Clinical Question

Compared with other second-generation antipsychotics for schizophrenia, what is the effectiveness and tolerability of aripiprazole (Abilify)?

Evidence-Based Answer

Aripiprazole is less effective in treating schizophrenia than olanzapine (Zyprexa), but has fewer metabolic and sedative adverse effects. There is no difference in effectiveness between aripiprazole and risperidone (Risperdal); however, aripiprazole may be associated with less dystonia, smaller increases in prolactin, and less QTc prolongation, but more frequent tremor than risperidone. (Strength of Recommendation = B, based on inconsistent or limited-quality patient-oriented evidence)

Practice Pointers

Haloperidol (formerly Haldol) and chlorpromazine are effective first-generation medications for schizophrenia treatment. However, they have adverse effects such as movement disorders, sedation, anticholinergic effects, QTc prolongation, hyperprolactinemia, and metabolic syndrome.¹ Second-generation antipsychotic medications (i.e., atypical antipsychotics) have been developed to minimize these adverse effects.¹ The atypical antipsychotic aripiprazole differs from other second-generation antipsychotics because it is a dopamine-serotonin system stabilizer.²

This Cochrane review examined four drug company–sponsored randomized controlled trials (RCTs; n = 1,404) comparing the effectiveness of aripiprazole (15 to 30 mg per day) with second-generation antipsychotics olanzapine (10 to 20 mg per day) and risperidone (6 mg per day) in patients with acute or chronic schizophrenia. The trials ranged from four to 26 weeks in duration. The authors attempted an intention-to-treat analysis, but, overall, the discontinuation rate in the studies was high (38 percent), limiting the validity of the results.

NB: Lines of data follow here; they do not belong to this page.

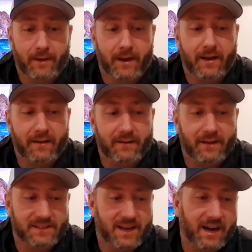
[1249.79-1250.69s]
And
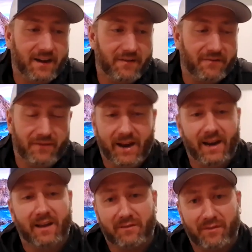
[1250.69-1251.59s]
it's kind of
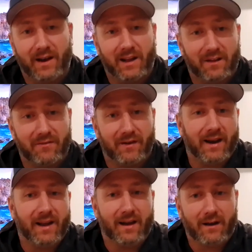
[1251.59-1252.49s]
fading and fading and
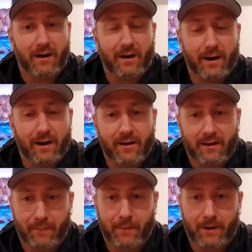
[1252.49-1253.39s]
fading on our end
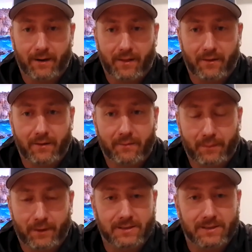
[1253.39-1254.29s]
compared to other
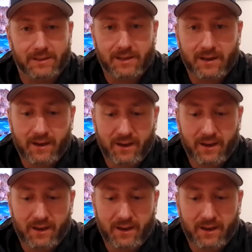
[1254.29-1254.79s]
places.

Two of the studies (n = 1,020) evaluated the effectiveness and tolerability of aripiprazole compared with olanzapine. One study showed a statistically significant difference in mental state, as measured by the 30-item Positive and Negative Syndrome Scale (PANSS), favoring olanzapine at six weeks’ follow-up; no significant difference was noted at 26 weeks in the longer-term study. The clinical relevance of the PANSS is unclear. One of the RCTs showed that fewer patients in the aripiprazole group had increased cholesterol levels (number needed to harm [NNH] = 4; 95% CI, 3 to 6). One of the RCTs showed more sedation with olanzapine (NNH = 7; 95% CI, 4 to 13). There was no significant difference between aripiprazole and olanzapine for extrapyramidal adverse effects (e.g., akathisia, parkinsonism), glucose changes from baseline, or prolongation of QTc. There was a statistically significant difference in weight change that favored aripiprazole in one of the studies. In a separate Cochrane review of its treatment for schizophrenia,³ aripiprazole did not cause significant weight gain when compared with placebo.

The two RCTs (n = 384) of aripiprazole compared with risperidone showed no difference in global state or PANSS scores, QTc prolongation, change in glucose levels, or weight gain between the two treatments. There was no difference in extrapyramidal adverse effects other than dystonia, which was more frequent in the risperidone group (NNH = 8; 95% CI, 5 to 20), and tremor, which was more frequent in the aripiprazole group (NNH = 14; 95% CI, 8 to 50). More participants in the risperidone group had prolactin increases compared with the aripiprazole group.

The American Psychiatric Association does not recommend one specific medication for the treatment of schizophrenia, but does recommend using the lowest effective dosage while monitoring adverse effects, especially those that may threaten patient compliance.⁴ They also recommend surveillance for obesity-related health problems.